> Task requirements: Under this line are the records; repeat exactly the lines starting at the one containing "[0:08.00-0:09.00]" and ending at the one containing "[0:00.00-0:23.16]", omitting pictures.

(Beginning of Records shown)

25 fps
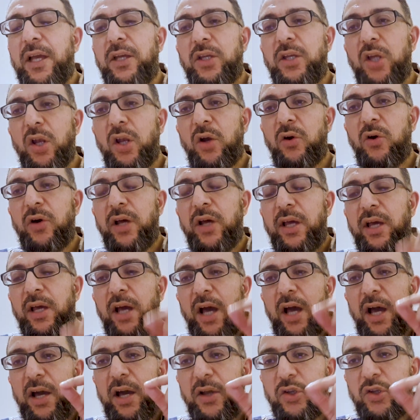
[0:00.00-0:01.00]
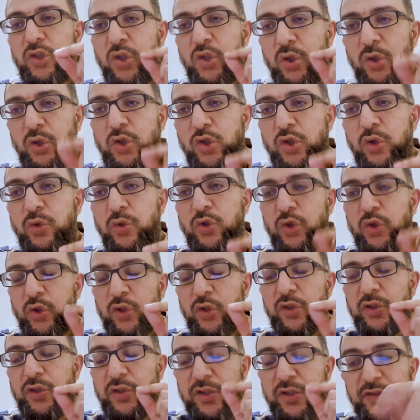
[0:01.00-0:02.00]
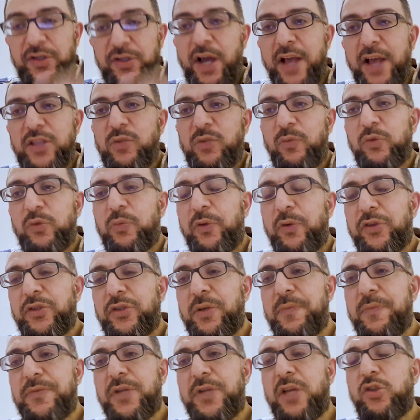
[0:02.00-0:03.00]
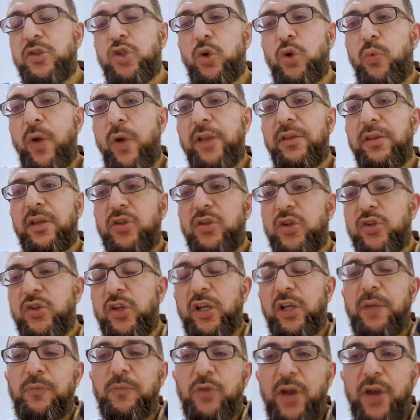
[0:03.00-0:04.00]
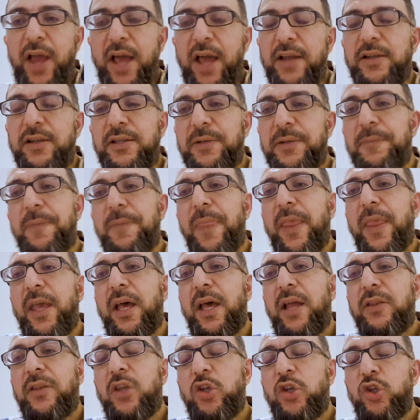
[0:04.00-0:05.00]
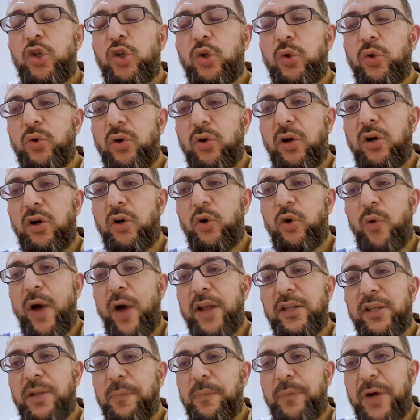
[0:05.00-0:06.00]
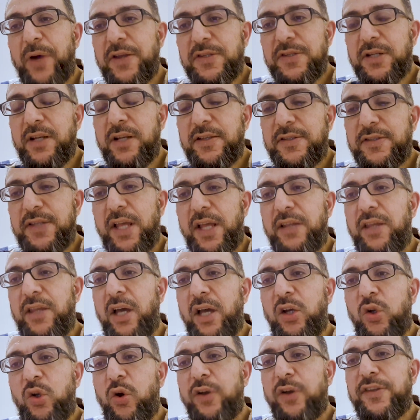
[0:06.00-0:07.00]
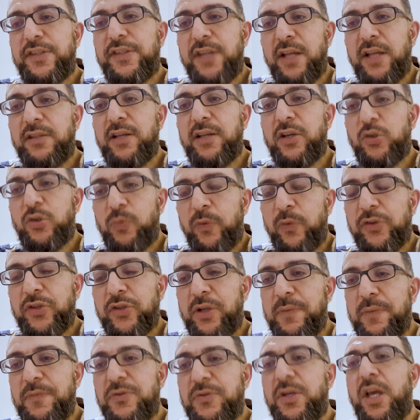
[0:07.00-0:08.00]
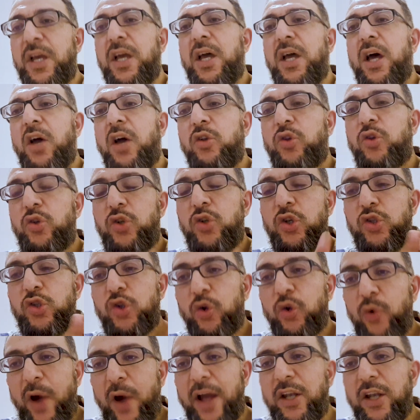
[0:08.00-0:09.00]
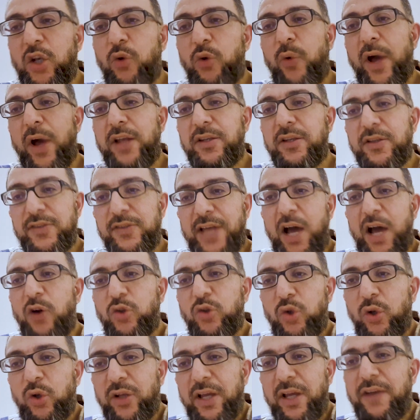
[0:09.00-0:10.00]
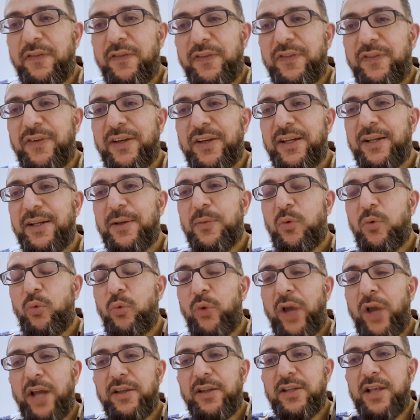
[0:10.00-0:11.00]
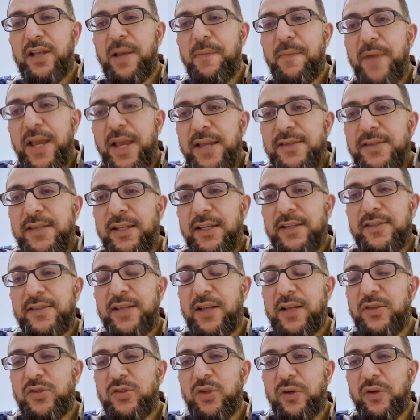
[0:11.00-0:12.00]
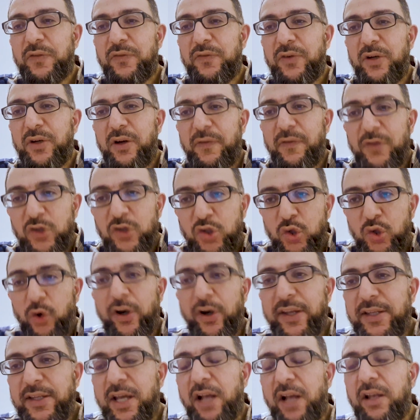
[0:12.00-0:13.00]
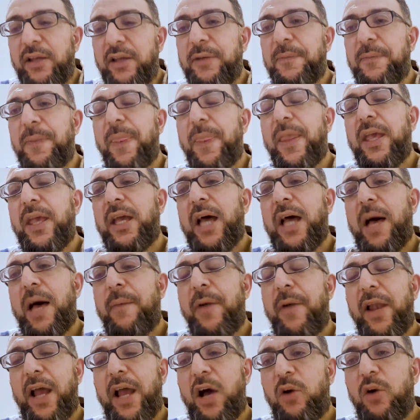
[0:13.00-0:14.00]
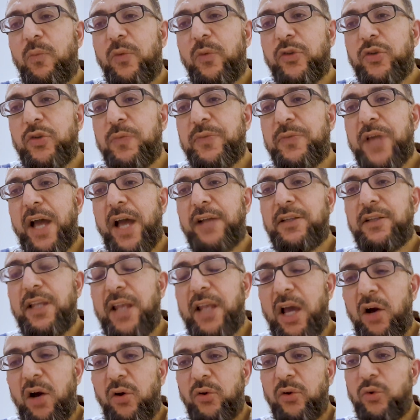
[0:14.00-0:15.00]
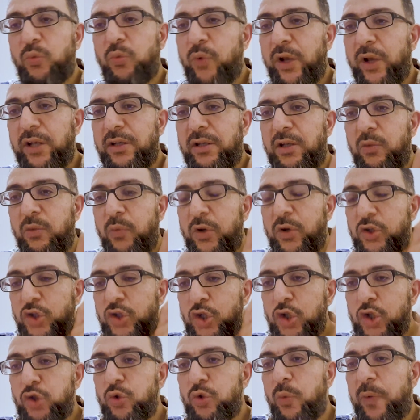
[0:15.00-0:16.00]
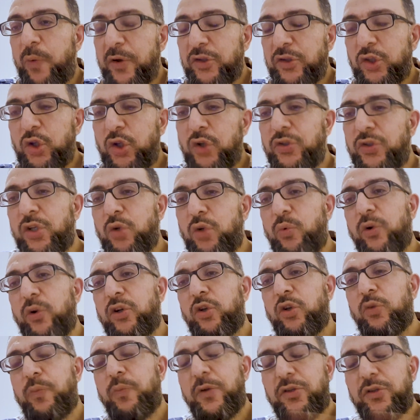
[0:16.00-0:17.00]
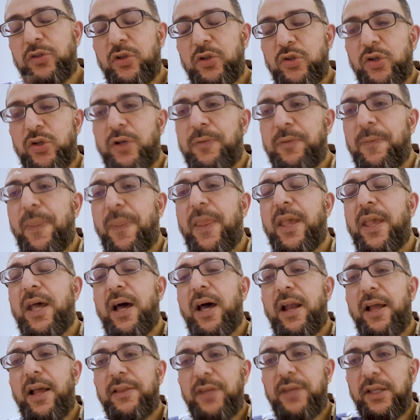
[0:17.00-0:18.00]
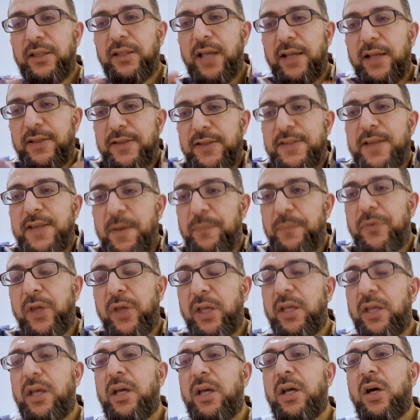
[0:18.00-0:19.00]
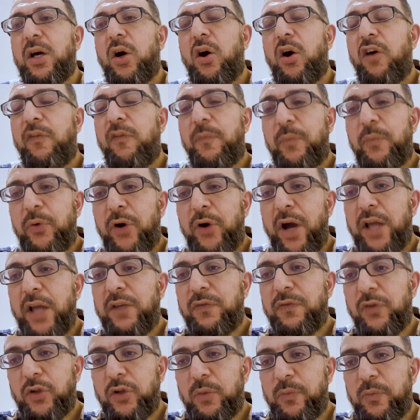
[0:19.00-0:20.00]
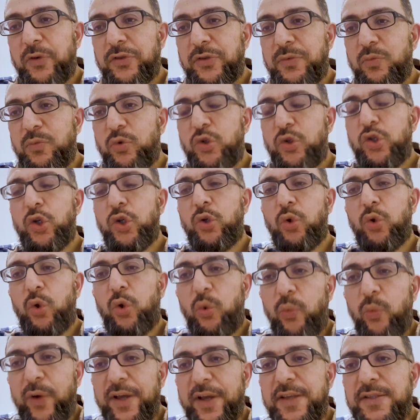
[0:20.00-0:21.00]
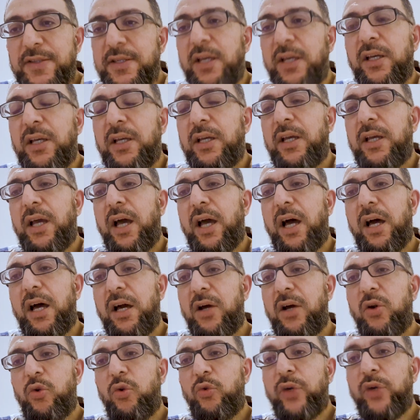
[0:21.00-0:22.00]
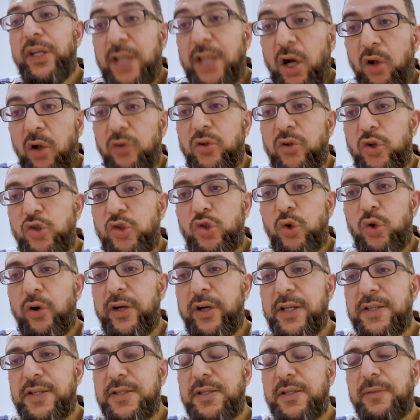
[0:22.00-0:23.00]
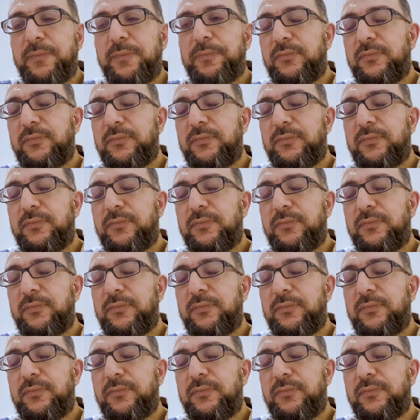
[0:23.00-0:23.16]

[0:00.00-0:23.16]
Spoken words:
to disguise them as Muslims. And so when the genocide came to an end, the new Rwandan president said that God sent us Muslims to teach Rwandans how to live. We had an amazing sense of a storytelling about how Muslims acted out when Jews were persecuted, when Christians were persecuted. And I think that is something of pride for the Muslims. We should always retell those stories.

(End of Records shown)

> Solution below:
[0:08.00-0:09.00]
[0:09.00-0:10.00]
[0:10.00-0:11.00]
[0:11.00-0:12.00]
[0:12.00-0:13.00]
[0:13.00-0:14.00]
[0:14.00-0:15.00]
[0:15.00-0:16.00]
[0:16.00-0:17.00]
[0:17.00-0:18.00]
[0:18.00-0:19.00]
[0:19.00-0:20.00]
[0:20.00-0:21.00]
[0:21.00-0:22.00]
[0:22.00-0:23.00]
[0:23.00-0:23.16]

[0:00.00-0:23.16]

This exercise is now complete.